» **Data to process**:
* * * *

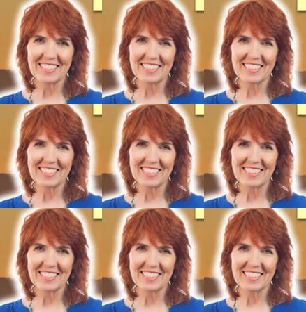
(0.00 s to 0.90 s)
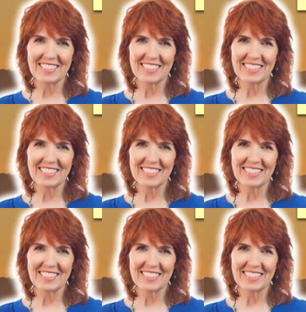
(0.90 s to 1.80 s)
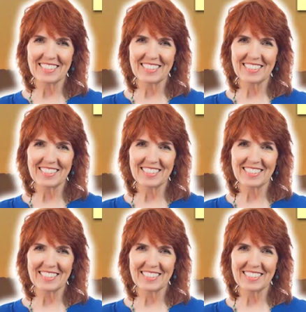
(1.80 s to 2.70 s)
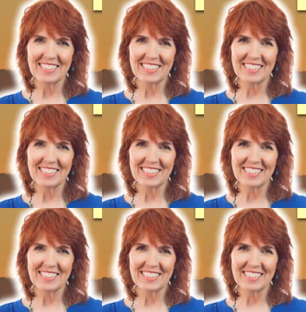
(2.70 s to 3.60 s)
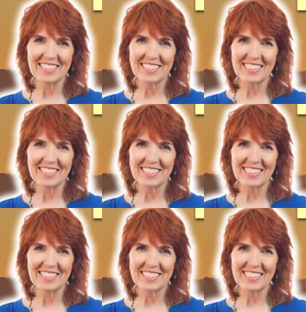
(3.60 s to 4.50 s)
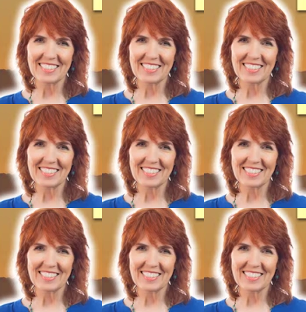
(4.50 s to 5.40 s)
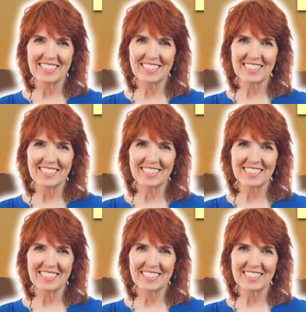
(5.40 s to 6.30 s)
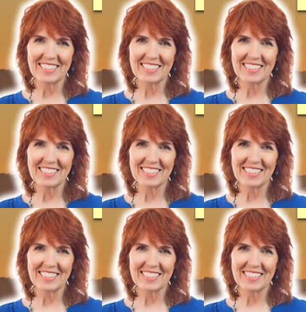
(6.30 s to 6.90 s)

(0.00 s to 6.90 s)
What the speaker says: This is a still picture; no speech is visible.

* * * *

» **The problem**: Only the records are wanted, copied exactly, with the pictures dropped.

» **Solution for this exercise**:
(0.00 s to 0.90 s)
(0.90 s to 1.80 s)
(1.80 s to 2.70 s)
(2.70 s to 3.60 s)
(3.60 s to 4.50 s)
(4.50 s to 5.40 s)
(5.40 s to 6.30 s)
(6.30 s to 6.90 s)

(0.00 s to 6.90 s)
What the speaker says: This is a still picture; no speech is visible.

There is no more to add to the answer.